**DIRECTIONS**
For this exercise, repeat each entry exactly as written.

[Saved entries]
--------

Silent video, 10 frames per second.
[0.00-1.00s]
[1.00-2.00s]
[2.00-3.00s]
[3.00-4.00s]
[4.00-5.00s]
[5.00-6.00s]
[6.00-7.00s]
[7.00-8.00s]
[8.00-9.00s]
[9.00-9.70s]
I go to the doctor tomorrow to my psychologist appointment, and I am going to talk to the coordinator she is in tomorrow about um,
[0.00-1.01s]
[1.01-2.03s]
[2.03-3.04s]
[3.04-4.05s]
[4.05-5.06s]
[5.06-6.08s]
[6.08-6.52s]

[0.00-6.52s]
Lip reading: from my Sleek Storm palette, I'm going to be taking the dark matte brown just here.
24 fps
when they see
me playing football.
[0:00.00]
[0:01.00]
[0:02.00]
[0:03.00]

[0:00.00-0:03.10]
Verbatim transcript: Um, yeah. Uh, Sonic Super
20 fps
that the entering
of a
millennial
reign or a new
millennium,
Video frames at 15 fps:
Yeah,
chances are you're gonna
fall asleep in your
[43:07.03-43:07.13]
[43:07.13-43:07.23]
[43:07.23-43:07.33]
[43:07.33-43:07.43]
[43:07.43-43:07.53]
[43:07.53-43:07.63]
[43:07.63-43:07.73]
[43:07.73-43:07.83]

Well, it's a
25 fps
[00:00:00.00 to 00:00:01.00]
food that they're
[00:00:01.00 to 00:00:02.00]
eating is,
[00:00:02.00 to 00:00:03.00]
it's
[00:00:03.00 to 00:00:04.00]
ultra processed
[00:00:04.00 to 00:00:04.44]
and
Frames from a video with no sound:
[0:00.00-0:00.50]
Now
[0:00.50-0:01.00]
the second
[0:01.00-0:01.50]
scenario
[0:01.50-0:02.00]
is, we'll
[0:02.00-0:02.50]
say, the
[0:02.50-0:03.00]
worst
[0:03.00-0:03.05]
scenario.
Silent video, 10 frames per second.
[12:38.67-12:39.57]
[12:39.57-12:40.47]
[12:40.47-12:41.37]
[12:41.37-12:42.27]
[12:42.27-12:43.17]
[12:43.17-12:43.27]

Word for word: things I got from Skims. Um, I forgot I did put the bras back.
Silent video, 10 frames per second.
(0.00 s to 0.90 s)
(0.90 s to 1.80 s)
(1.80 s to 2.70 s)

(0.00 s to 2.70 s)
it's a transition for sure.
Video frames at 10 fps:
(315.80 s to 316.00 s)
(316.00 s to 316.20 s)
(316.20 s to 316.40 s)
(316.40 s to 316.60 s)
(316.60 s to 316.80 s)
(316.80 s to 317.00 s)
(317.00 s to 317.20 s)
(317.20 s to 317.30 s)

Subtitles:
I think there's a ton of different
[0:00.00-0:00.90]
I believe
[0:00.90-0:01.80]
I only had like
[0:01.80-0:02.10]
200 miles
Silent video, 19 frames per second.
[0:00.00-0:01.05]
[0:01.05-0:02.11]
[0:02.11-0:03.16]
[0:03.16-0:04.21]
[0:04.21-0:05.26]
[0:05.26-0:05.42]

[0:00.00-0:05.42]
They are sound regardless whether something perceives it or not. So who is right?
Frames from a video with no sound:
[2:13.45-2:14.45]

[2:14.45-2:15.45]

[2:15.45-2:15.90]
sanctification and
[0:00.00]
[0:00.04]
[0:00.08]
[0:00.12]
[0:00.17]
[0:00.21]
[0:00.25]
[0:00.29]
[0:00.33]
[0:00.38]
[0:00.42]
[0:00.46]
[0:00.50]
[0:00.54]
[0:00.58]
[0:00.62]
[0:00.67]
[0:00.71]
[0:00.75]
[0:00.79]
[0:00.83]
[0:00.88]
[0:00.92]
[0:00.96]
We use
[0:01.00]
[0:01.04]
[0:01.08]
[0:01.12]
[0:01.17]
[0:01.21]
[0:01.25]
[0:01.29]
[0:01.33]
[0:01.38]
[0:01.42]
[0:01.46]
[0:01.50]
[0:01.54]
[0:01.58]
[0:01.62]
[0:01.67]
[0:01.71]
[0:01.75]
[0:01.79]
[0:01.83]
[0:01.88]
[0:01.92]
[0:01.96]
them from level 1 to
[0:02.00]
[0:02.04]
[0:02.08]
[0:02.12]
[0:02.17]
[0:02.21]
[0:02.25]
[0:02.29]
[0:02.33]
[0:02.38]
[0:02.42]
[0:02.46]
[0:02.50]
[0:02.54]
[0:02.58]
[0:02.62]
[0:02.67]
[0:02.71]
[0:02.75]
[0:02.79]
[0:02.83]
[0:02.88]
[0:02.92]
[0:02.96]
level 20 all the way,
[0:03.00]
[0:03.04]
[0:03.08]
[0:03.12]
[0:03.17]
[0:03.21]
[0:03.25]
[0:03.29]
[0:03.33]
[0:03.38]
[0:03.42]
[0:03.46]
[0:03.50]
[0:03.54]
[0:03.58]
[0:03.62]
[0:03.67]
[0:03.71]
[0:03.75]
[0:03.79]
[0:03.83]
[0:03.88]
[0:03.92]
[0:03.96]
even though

--------

**OUTPUT**
Silent video, 10 frames per second.
[0.00-1.00s]
[1.00-2.00s]
[2.00-3.00s]
[3.00-4.00s]
[4.00-5.00s]
[5.00-6.00s]
[6.00-7.00s]
[7.00-8.00s]
[8.00-9.00s]
[9.00-9.70s]
I go to the doctor tomorrow to my psychologist appointment, and I am going to talk to the coordinator she is in tomorrow about um,
[0.00-1.01s]
[1.01-2.03s]
[2.03-3.04s]
[3.04-4.05s]
[4.05-5.06s]
[5.06-6.08s]
[6.08-6.52s]

[0.00-6.52s]
Lip reading: from my Sleek Storm palette, I'm going to be taking the dark matte brown just here.
24 fps
when they see
me playing football.
[0:00.00]
[0:01.00]
[0:02.00]
[0:03.00]

[0:00.00-0:03.10]
Verbatim transcript: Um, yeah. Uh, Sonic Super
20 fps
that the entering
of a
millennial
reign or a new
millennium,
Video frames at 15 fps:
Yeah,
chances are you're gonna
fall asleep in your
[43:07.03-43:07.13]
[43:07.13-43:07.23]
[43:07.23-43:07.33]
[43:07.33-43:07.43]
[43:07.43-43:07.53]
[43:07.53-43:07.63]
[43:07.63-43:07.73]
[43:07.73-43:07.83]

Well, it's a
25 fps
[00:00:00.00 to 00:00:01.00]
food that they're
[00:00:01.00 to 00:00:02.00]
eating is,
[00:00:02.00 to 00:00:03.00]
it's
[00:00:03.00 to 00:00:04.00]
ultra processed
[00:00:04.00 to 00:00:04.44]
and
Frames from a video with no sound:
[0:00.00-0:00.50]
Now
[0:00.50-0:01.00]
the second
[0:01.00-0:01.50]
scenario
[0:01.50-0:02.00]
is, we'll
[0:02.00-0:02.50]
say, the
[0:02.50-0:03.00]
worst
[0:03.00-0:03.05]
scenario.
Silent video, 10 frames per second.
[12:38.67-12:39.57]
[12:39.57-12:40.47]
[12:40.47-12:41.37]
[12:41.37-12:42.27]
[12:42.27-12:43.17]
[12:43.17-12:43.27]

Word for word: things I got from Skims. Um, I forgot I did put the bras back.
Silent video, 10 frames per second.
(0.00 s to 0.90 s)
(0.90 s to 1.80 s)
(1.80 s to 2.70 s)

(0.00 s to 2.70 s)
it's a transition for sure.
Video frames at 10 fps:
(315.80 s to 316.00 s)
(316.00 s to 316.20 s)
(316.20 s to 316.40 s)
(316.40 s to 316.60 s)
(316.60 s to 316.80 s)
(316.80 s to 317.00 s)
(317.00 s to 317.20 s)
(317.20 s to 317.30 s)

Subtitles:
I think there's a ton of different
[0:00.00-0:00.90]
I believe
[0:00.90-0:01.80]
I only had like
[0:01.80-0:02.10]
200 miles
Silent video, 19 frames per second.
[0:00.00-0:01.05]
[0:01.05-0:02.11]
[0:02.11-0:03.16]
[0:03.16-0:04.21]
[0:04.21-0:05.26]
[0:05.26-0:05.42]

[0:00.00-0:05.42]
They are sound regardless whether something perceives it or not. So who is right?
Frames from a video with no sound:
[2:13.45-2:14.45]

[2:14.45-2:15.45]

[2:15.45-2:15.90]
sanctification and
[0:00.00]
[0:00.04]
[0:00.08]
[0:00.12]
[0:00.17]
[0:00.21]
[0:00.25]
[0:00.29]
[0:00.33]
[0:00.38]
[0:00.42]
[0:00.46]
[0:00.50]
[0:00.54]
[0:00.58]
[0:00.62]
[0:00.67]
[0:00.71]
[0:00.75]
[0:00.79]
[0:00.83]
[0:00.88]
[0:00.92]
[0:00.96]
We use
[0:01.00]
[0:01.04]
[0:01.08]
[0:01.12]
[0:01.17]
[0:01.21]
[0:01.25]
[0:01.29]
[0:01.33]
[0:01.38]
[0:01.42]
[0:01.46]
[0:01.50]
[0:01.54]
[0:01.58]
[0:01.62]
[0:01.67]
[0:01.71]
[0:01.75]
[0:01.79]
[0:01.83]
[0:01.88]
[0:01.92]
[0:01.96]
them from level 1 to
[0:02.00]
[0:02.04]
[0:02.08]
[0:02.12]
[0:02.17]
[0:02.21]
[0:02.25]
[0:02.29]
[0:02.33]
[0:02.38]
[0:02.42]
[0:02.46]
[0:02.50]
[0:02.54]
[0:02.58]
[0:02.62]
[0:02.67]
[0:02.71]
[0:02.75]
[0:02.79]
[0:02.83]
[0:02.88]
[0:02.92]
[0:02.96]
level 20 all the way,
[0:03.00]
[0:03.04]
[0:03.08]
[0:03.12]
[0:03.17]
[0:03.21]
[0:03.25]
[0:03.29]
[0:03.33]
[0:03.38]
[0:03.42]
[0:03.46]
[0:03.50]
[0:03.54]
[0:03.58]
[0:03.62]
[0:03.67]
[0:03.71]
[0:03.75]
[0:03.79]
[0:03.83]
[0:03.88]
[0:03.92]
[0:03.96]
even though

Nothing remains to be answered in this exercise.